Palantir, the CIA-backed, Hobbit-inspired, probably-spying-on-you startup worth billions, has one hell of a leader. Forbes profiles Alex Karp in its latest issue, and he is a drug-smoking, sex-loving, curly-haired star. Is this Silicon Valley's zaniest exec?

As someone who claims their data-mining company is engaged in a righteous battle against global evil, Karp is exactly as paranoid as you'd expect. Maybe that battle is real! It is, at the very least, real enough inside his head to warrant a 24/7 security detail:

“Mike,” an ex-Marine–silent, 6 foot 1, 270 pounds of mostly pectoral muscle–who trails him everywhere he goes. Even on the suburban streets of Palo Alto, steps from Palantir’s headquarters, the bodyguard lingers a few feet behind.

“It puts a massive cramp on your life,” Karp complains, his expression hidden behind large black sunglasses. “There’s nothing worse for reducing your ability to flirt with someone.”

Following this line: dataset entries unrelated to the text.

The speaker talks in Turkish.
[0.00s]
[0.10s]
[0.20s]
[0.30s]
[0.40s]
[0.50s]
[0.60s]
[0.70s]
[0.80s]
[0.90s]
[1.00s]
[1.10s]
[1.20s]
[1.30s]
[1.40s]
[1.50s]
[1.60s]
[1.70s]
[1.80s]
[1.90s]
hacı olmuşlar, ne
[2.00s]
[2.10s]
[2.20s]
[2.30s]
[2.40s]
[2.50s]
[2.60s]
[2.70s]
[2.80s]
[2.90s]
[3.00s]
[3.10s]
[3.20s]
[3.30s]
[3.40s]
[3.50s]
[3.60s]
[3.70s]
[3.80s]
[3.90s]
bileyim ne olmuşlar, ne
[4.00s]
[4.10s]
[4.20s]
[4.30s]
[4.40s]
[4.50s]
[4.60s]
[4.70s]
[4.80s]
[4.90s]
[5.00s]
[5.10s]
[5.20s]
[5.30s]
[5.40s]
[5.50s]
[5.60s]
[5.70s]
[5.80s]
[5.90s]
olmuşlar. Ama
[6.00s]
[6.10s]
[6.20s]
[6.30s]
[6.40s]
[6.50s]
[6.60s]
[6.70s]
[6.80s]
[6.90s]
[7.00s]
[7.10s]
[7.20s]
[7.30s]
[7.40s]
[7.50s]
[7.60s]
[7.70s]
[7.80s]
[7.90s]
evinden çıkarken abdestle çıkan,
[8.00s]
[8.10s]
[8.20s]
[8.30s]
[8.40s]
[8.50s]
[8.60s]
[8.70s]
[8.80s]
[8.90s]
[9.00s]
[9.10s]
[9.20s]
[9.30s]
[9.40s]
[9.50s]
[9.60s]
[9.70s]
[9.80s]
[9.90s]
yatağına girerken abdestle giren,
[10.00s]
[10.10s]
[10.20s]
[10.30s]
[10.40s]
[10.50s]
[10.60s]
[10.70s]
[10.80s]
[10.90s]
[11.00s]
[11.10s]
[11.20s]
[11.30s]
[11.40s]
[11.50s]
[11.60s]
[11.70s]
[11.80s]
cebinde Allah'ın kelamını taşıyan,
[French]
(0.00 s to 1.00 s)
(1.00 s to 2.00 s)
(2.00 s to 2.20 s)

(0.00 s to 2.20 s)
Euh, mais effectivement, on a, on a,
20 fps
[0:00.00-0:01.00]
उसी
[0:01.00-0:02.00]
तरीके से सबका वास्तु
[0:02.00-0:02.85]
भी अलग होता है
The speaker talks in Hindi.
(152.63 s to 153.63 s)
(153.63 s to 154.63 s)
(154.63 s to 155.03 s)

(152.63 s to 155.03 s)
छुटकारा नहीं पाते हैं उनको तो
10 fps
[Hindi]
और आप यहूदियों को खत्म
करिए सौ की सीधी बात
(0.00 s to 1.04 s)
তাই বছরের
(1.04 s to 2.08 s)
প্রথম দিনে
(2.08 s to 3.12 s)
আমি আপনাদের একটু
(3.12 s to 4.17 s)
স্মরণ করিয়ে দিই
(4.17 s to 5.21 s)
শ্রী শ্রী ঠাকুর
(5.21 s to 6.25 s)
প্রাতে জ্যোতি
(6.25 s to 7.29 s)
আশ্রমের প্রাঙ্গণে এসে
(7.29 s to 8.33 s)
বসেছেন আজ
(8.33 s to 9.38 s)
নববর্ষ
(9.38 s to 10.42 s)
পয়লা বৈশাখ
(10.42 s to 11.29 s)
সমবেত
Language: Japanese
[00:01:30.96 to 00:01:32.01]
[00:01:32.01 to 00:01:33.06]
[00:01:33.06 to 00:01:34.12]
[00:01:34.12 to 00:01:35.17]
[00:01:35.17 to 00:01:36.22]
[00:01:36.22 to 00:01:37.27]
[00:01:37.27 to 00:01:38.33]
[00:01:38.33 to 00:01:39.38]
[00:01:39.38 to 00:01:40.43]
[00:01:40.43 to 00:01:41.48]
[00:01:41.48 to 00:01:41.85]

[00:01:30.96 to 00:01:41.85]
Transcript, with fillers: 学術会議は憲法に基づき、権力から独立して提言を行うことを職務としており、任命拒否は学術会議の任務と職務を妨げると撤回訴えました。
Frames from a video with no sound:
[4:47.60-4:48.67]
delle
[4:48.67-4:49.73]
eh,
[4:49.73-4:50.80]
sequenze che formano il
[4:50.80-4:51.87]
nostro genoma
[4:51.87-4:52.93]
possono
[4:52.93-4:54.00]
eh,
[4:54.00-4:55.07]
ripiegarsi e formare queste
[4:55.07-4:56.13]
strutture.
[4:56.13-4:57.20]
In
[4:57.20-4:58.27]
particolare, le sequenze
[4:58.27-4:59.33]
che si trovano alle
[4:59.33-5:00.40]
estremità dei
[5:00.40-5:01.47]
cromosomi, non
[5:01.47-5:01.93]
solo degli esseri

Karp really does love flirting—he tells Forbes "the only time I’m not thinking about Palantir is when I’m swimming, practicing Qigong or during sexual activity.” Those are three very specific, very different things (I hope), and that's a lot of thinking about Palantir. He speaks wistfully of his previously low rent life, pre-Palantir, when "sexual activity" was plentiful:

“I would walk around, go into skanky places in Berlin all night. I’d talk to whoever would talk to me, occasionally go home with people, as often as I could. I went to places where people were doing things, smoking things. I just loved it.”

But his days of Deutsche skankery are behind him: now his job is to run perhaps the world's most elite private sector collection of spooks ever assembled. Their expertise is tapped around the world, helping governments spy on humans, soldiers kill other humans, and nail human traffickers. Of course, since it's done within the walls of a chic startup, we have to mostly take Palantir's word for all of this do-goodery—and what walls they are:

His office, decorated with cardboard effigies of himself built by Palantir staff and a Lego fortress on a coffee table, overlooks Palo Alto’s Alma Street through two-way mirrors. Each pane is fitted with a wired [anti-eavesdropping] device resembling a white hockey puck.

There are "20 pairs of identical swimming goggles" in his office cabinet, just to balance out the spy pucks. This whole schtick is a bizarre mix of hyper-privacy and hyper-ego, a distinctly Silicon Valley blend of wanting to have it both ways, always and forever. When you're fortified in your own corporate bunker, it's easy to maintain one of the world's most expensive personal delusions: "I’m losing my ability to be completely anonymous," he laments to Forbes, in the same article he refers to himself in the third person. Participating in a Forbes profile is also a tricky way of maintaining your anonymity.